A prática de yoga pode ajudar a melhorar a intimidade e a confiança durante o sexo e entre o casal

Veja quais posições de yoga ajudam a melhorar o sexo - Foto: Shutterstock

Nesta sexta-feira (06), comemora-se o Dia do Sexo, uma data sugestiva de forte caráter comercial, mas que também cria uma oportunidade para novos conhecimentos sobre esse tema que, apesar de ser um tabu para muitas pessoas, é muito importante para a saúde geral.

O sexo contribui para reduzir o estresse e melhorar o humor, melhorar a circulação e aumentar a sensação de bem-estar. Estudos também indicam que a atividade sexual ajuda a prevenir doenças cardiovasculares e ajuda a aumentar a produção de oxitocina, hormônio relacionado ao fortalecimento de laços de relacionamento.

De acordo com o professor de yoga e naturopata, Ravi Kaiut, a prática regular de yoga ajuda a melhorar a vida sexual de homens e mulheres.

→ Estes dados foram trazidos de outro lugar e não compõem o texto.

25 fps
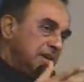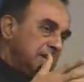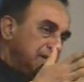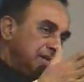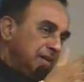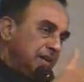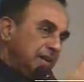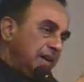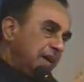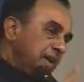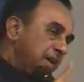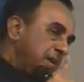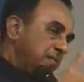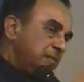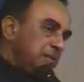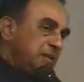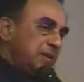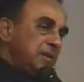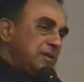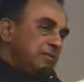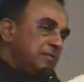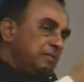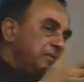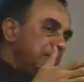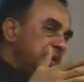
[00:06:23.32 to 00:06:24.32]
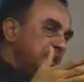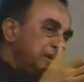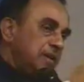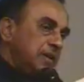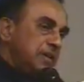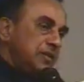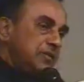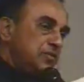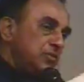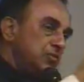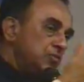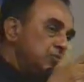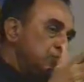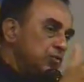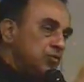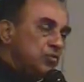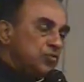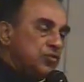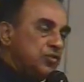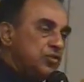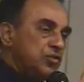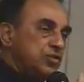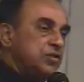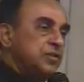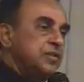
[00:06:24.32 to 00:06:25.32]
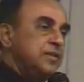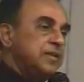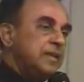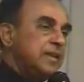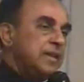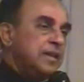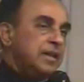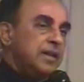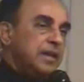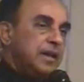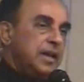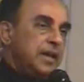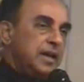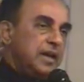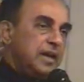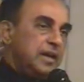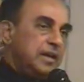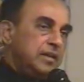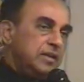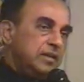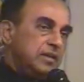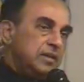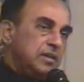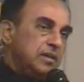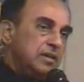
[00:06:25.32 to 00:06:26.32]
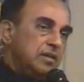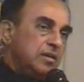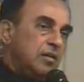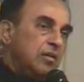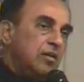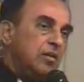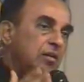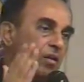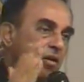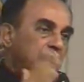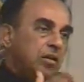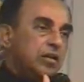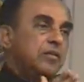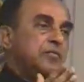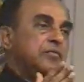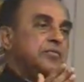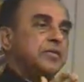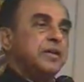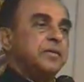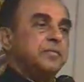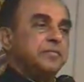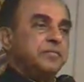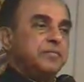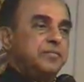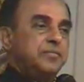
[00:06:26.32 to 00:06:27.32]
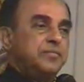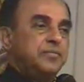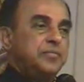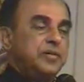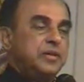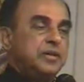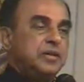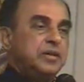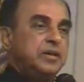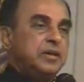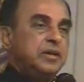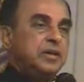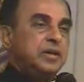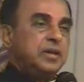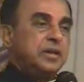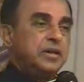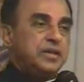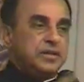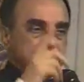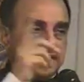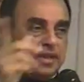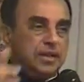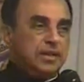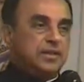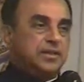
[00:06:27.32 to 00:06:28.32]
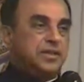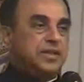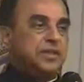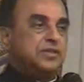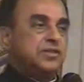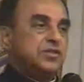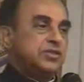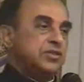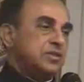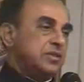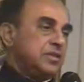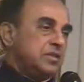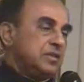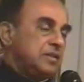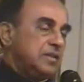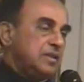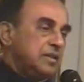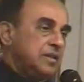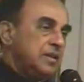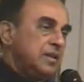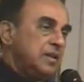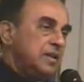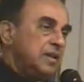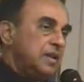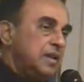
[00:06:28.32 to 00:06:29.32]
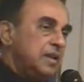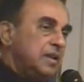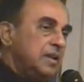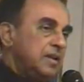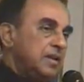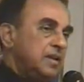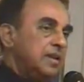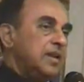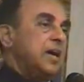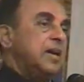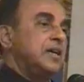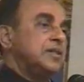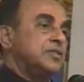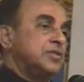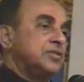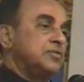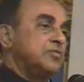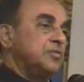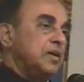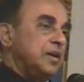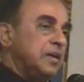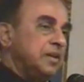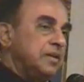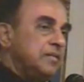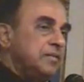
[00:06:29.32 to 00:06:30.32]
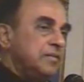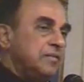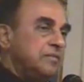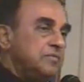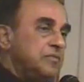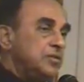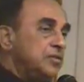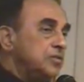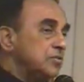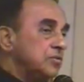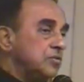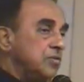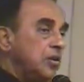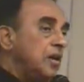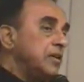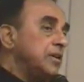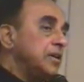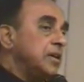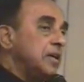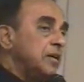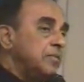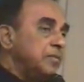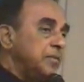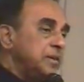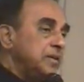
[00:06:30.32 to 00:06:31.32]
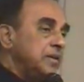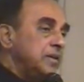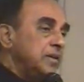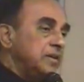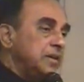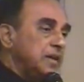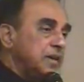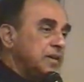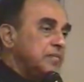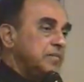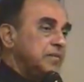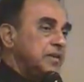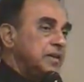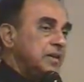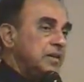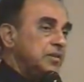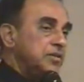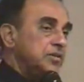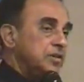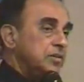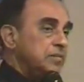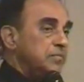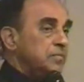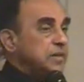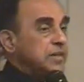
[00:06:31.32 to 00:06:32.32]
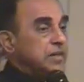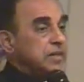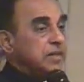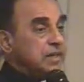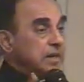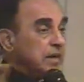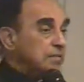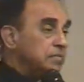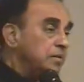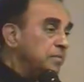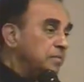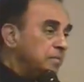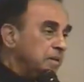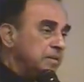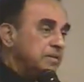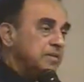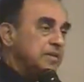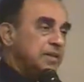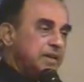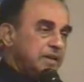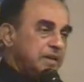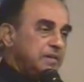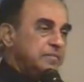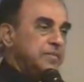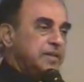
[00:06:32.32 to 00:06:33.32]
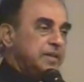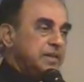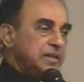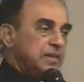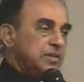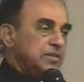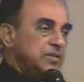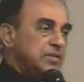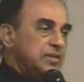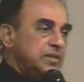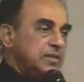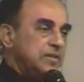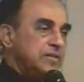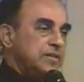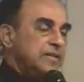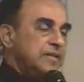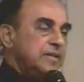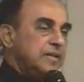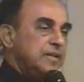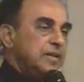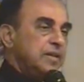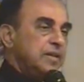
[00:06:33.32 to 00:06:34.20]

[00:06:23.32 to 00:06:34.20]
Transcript: they recommended various routes, and all of them till this last one, which is not a committee recommendation but a government recommendation,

A atividade promove uma conexão mais profunda entre mente e corpo, ajudando a melhorar a intimidade e a confiança durante o sexo e entre o casal.

“Praticando yoga, você fortalece os músculos da pélvis e melhora a circulação sanguínea, o que ajuda, por exemplo, a melhorar a ereção. O yoga também reduz o estresse e a ansiedade, o que ajuda a combater a ejaculação precoce e aumentar a lubrificação natural nas mulheres”, comenta.

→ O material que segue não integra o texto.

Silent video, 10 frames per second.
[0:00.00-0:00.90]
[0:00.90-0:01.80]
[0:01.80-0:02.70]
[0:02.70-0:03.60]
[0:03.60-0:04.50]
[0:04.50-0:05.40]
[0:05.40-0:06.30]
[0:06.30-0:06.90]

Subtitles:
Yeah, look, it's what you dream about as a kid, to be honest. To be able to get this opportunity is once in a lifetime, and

Para quem quiser aproveitar o Dia do Sexo para apimentar a relação com o parceiro ou parceira, o especialista trouxe cinco posições de yoga que ajudam a melhorar a performance sexual. Veja abaixo:

Posições de yoga para melhorar o sexo 

1. Supta Badha Konasana

Deite-se em uma superfície firme e confortável, junte as solas dos pés, deixe os joelhos se afastarem para os lados e coloque as mãos sobre a barriga. Permita que os joelhos descansem em direção ao chão e mantenha essa posição por 3 a 5 minutos. Foque na respiração e no relaxamento da região pélvica.

2. Janu Sirsasana

Sente-se com uma perna estendida à frente e a outra dobrada, com a sola do pé tocando a coxa oposta. Alongue a coluna enquanto alcança o pé estendido. Mantenha-se nessa posição e respire profundamente por 5 a 10 vezes.

3. Viparita Karani (com sequência)

Deite-se de costas e coloque as pernas encostadas na parede na vertical, em um ângulo de 90º. Você pode combinar uma sequência de movimentos, como flexionar um dos joelhos trazendo-o ao peito com a ajuda das mãos durante 15 minutos por dia. 

4. Setu Bandha Sarvangasana (com sequência)

Deite-se de costas, dobre os joelhos e mantenha os pés no chão. Levante os quadris, contraia os glúteos e mantenha a posição por alguns segundos, abaixe o quadril e repita algumas vezes esse movimento para ajudar a fortalecer a pélvis.

5. Malasana

Para esta posição, agache-se com os pés separados na largura dos ombros e as solas dos pés no chão, mantenha o tronco ereto e as mãos juntas no centro do peito. Essa posição fortalece a pélvis e melhora a mobilidade do quadril e pernas.